-- Opening Marker --

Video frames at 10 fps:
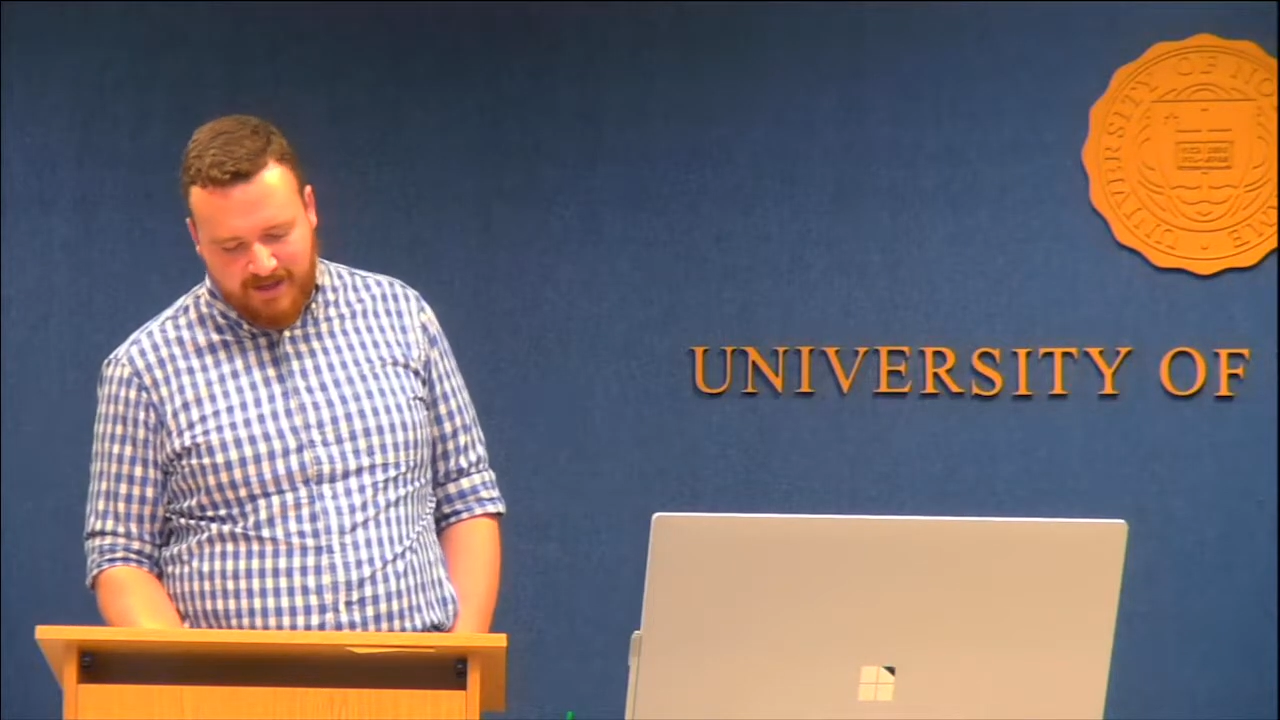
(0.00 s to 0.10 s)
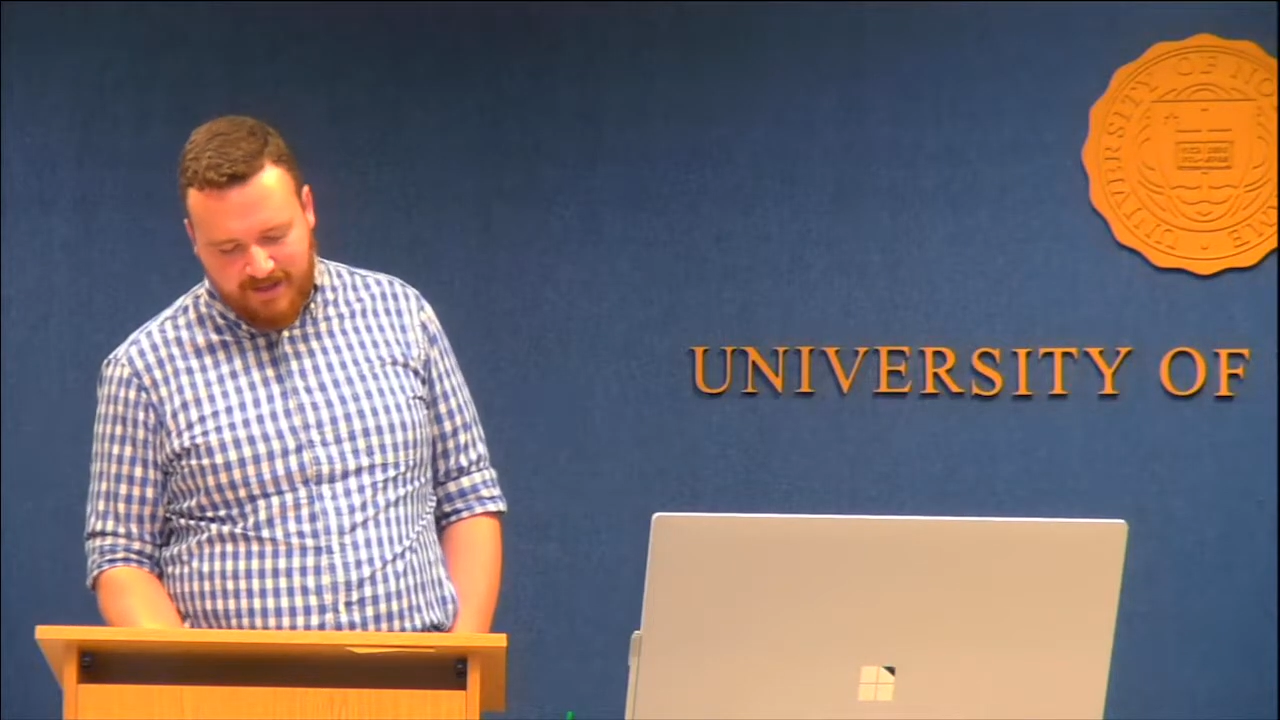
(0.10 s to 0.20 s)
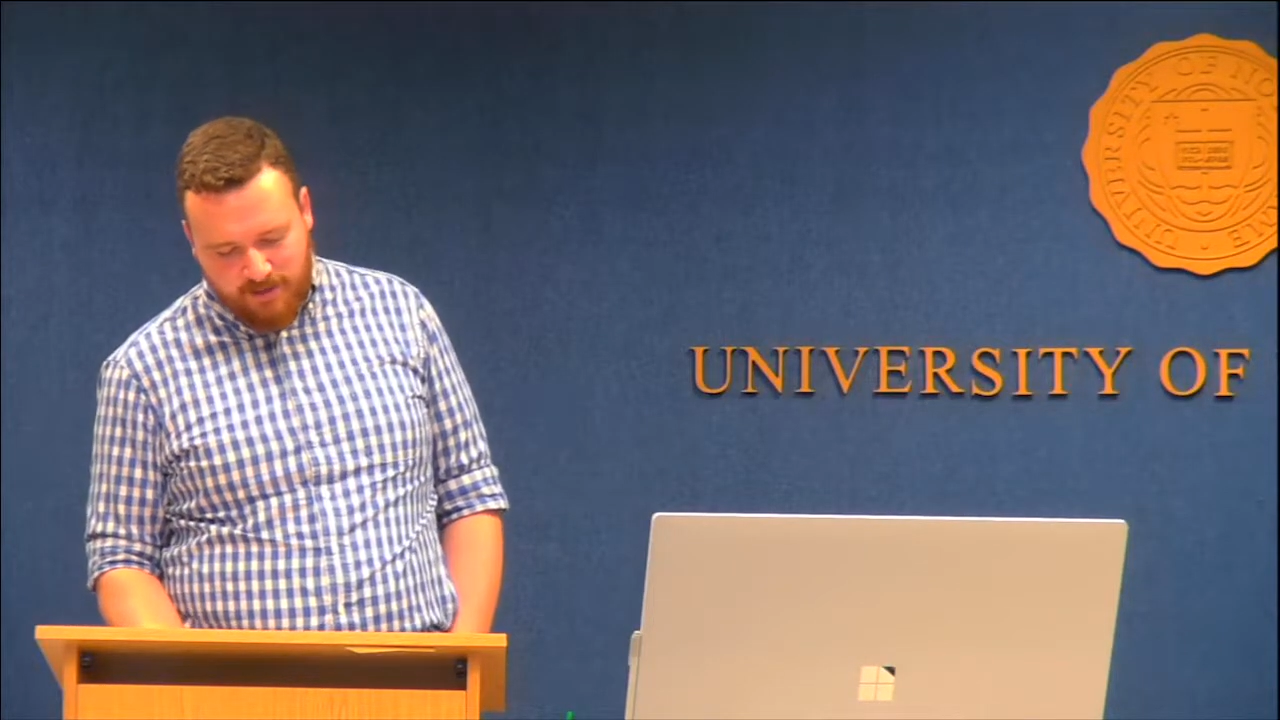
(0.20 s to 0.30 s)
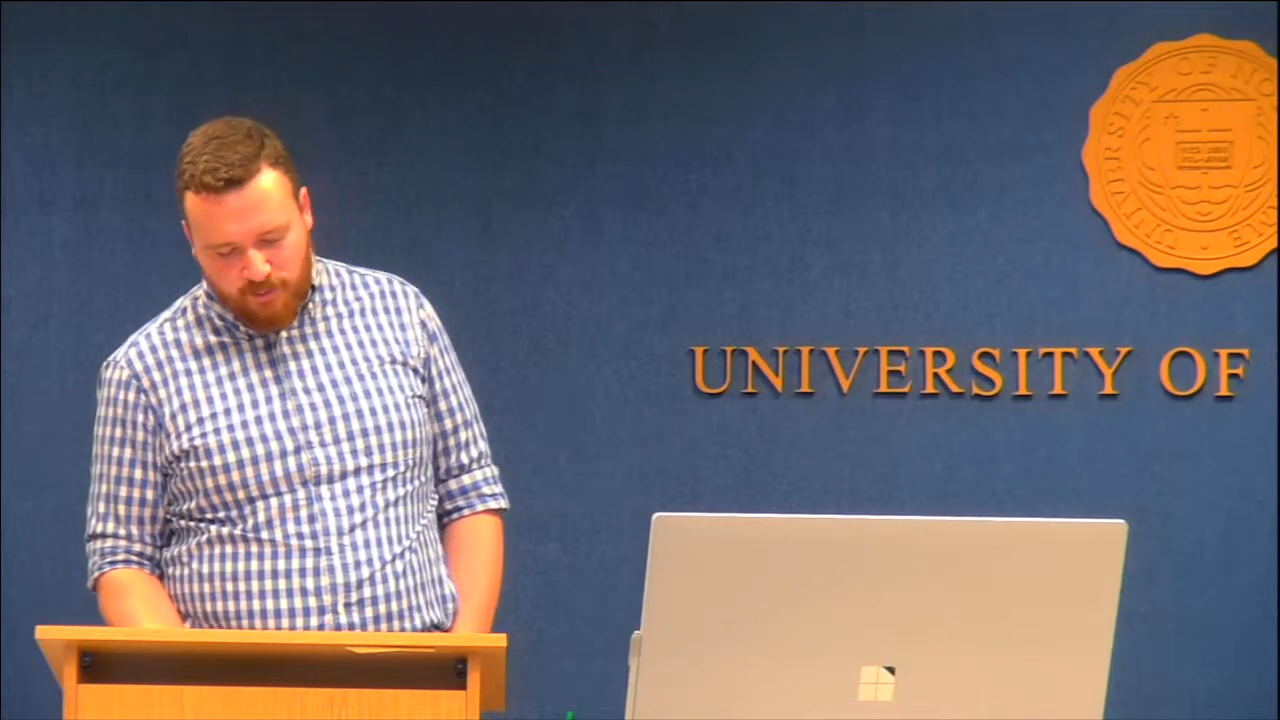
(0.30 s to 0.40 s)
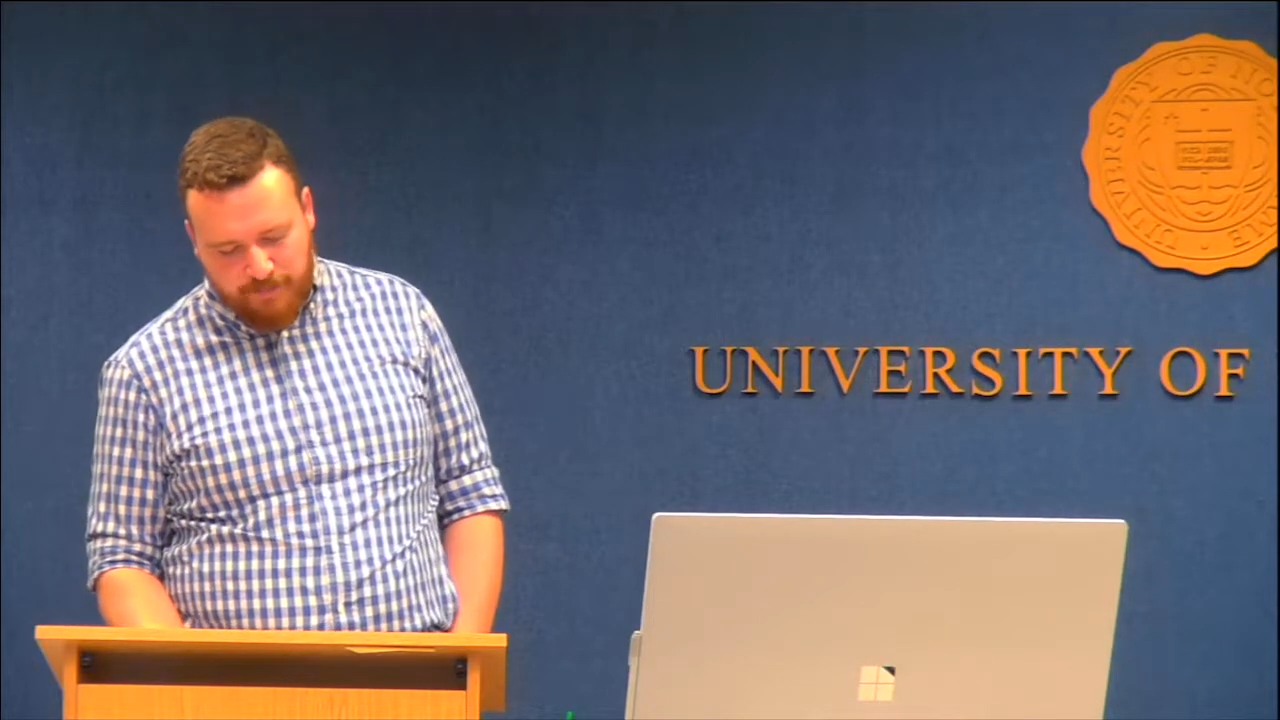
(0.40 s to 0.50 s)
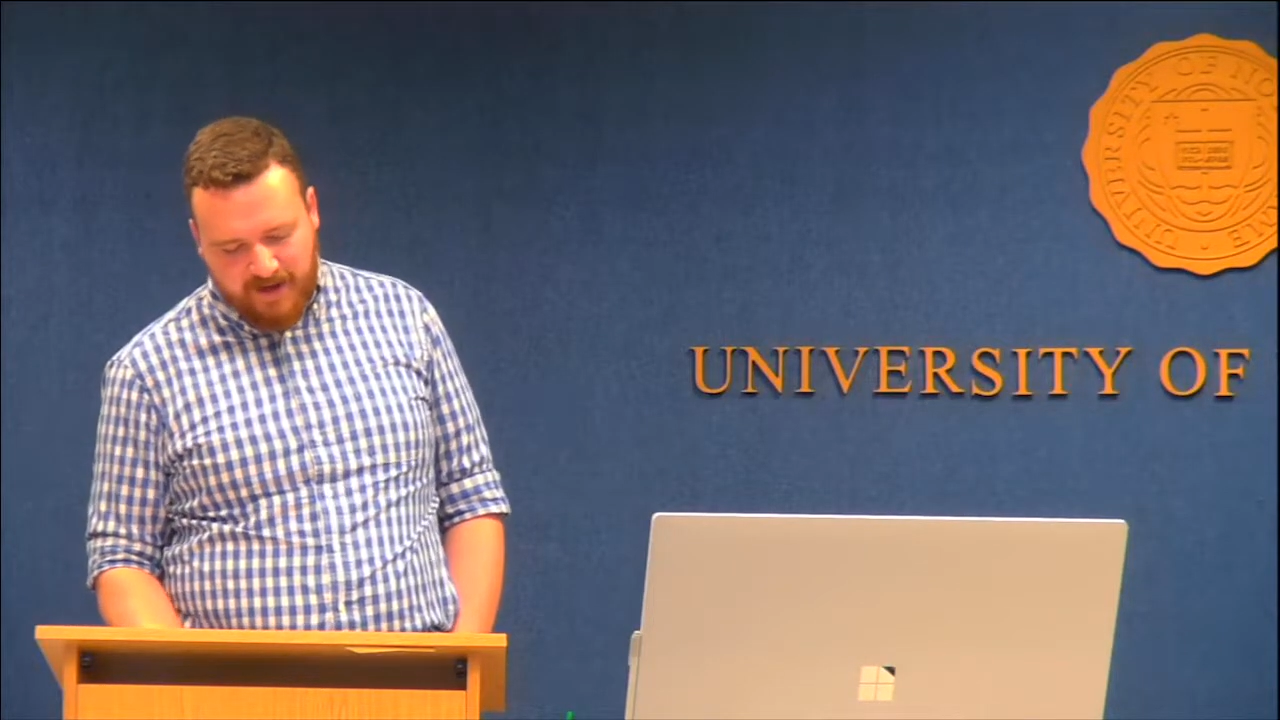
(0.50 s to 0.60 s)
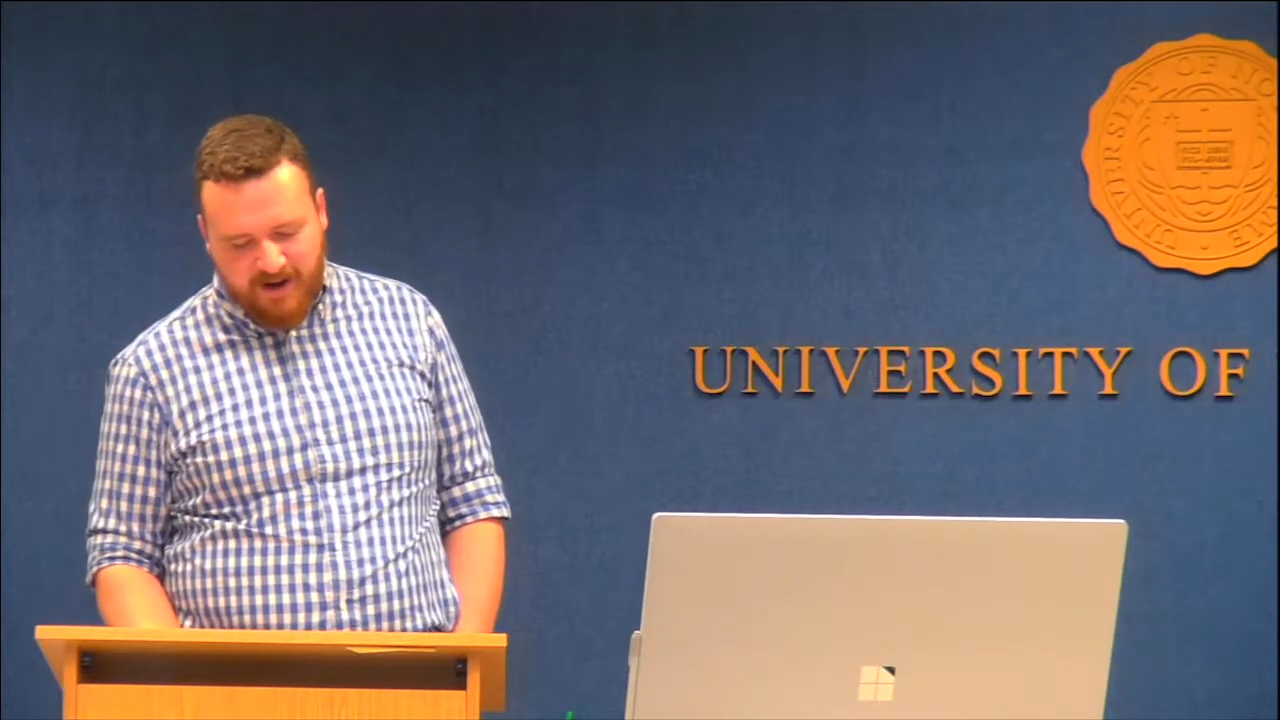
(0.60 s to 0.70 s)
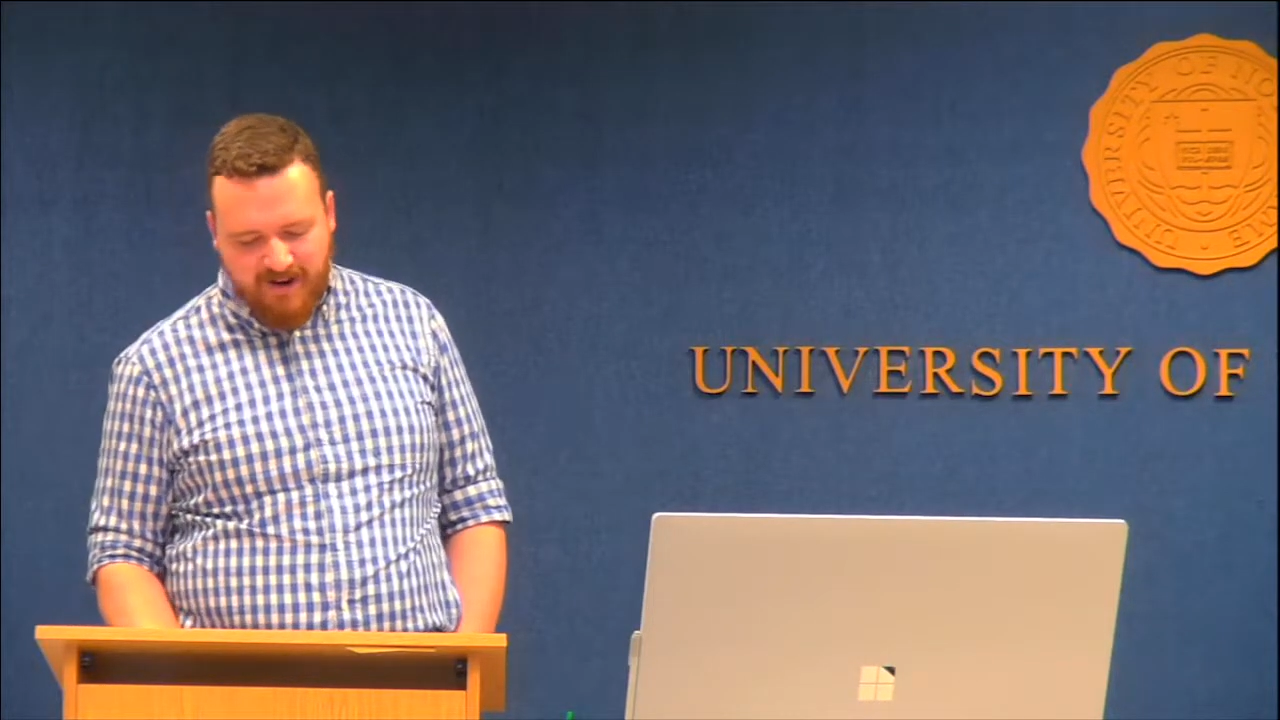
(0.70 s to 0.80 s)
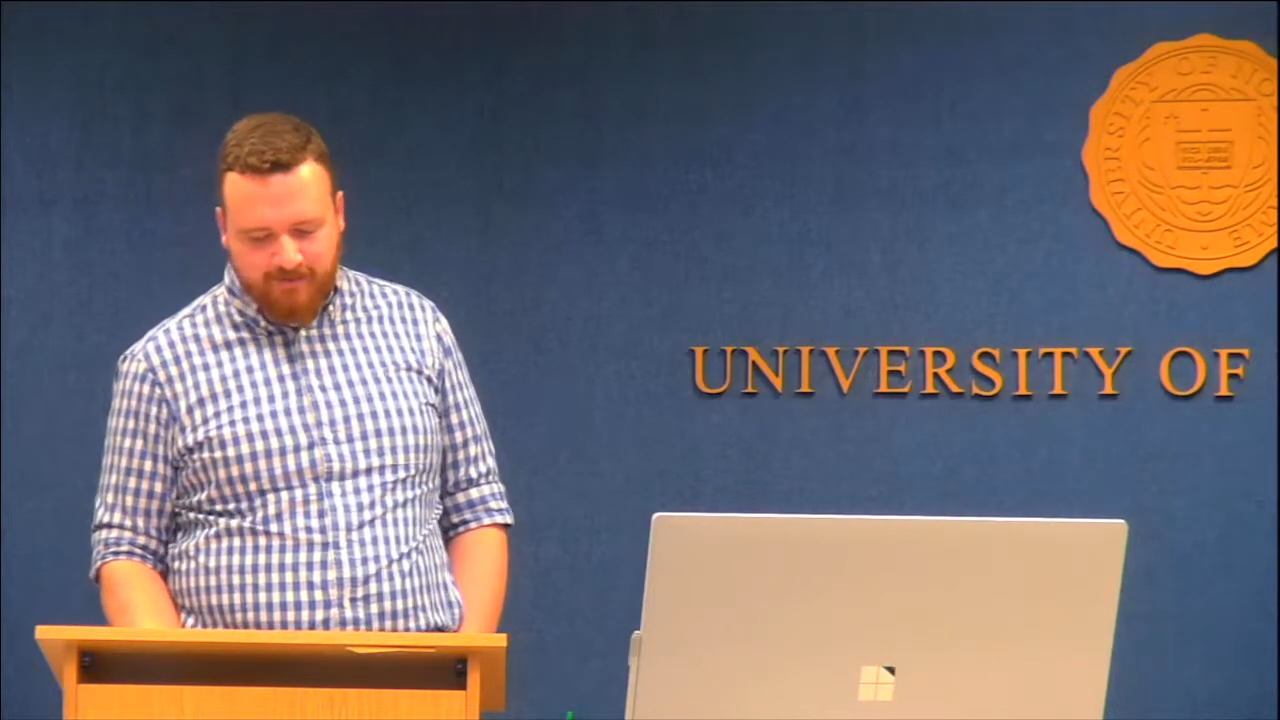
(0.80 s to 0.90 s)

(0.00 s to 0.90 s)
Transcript: or better kind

-- Closing Marker --

• WORK INSTRUCTIONS:
Without the pictures, write out the whole listing above exactly as it appears.

• WRITTEN RESPONSE:
Video frames at 10 fps:
(0.00 s to 0.10 s)
(0.10 s to 0.20 s)
(0.20 s to 0.30 s)
(0.30 s to 0.40 s)
(0.40 s to 0.50 s)
(0.50 s to 0.60 s)
(0.60 s to 0.70 s)
(0.70 s to 0.80 s)
(0.80 s to 0.90 s)

(0.00 s to 0.90 s)
Transcript: or better kind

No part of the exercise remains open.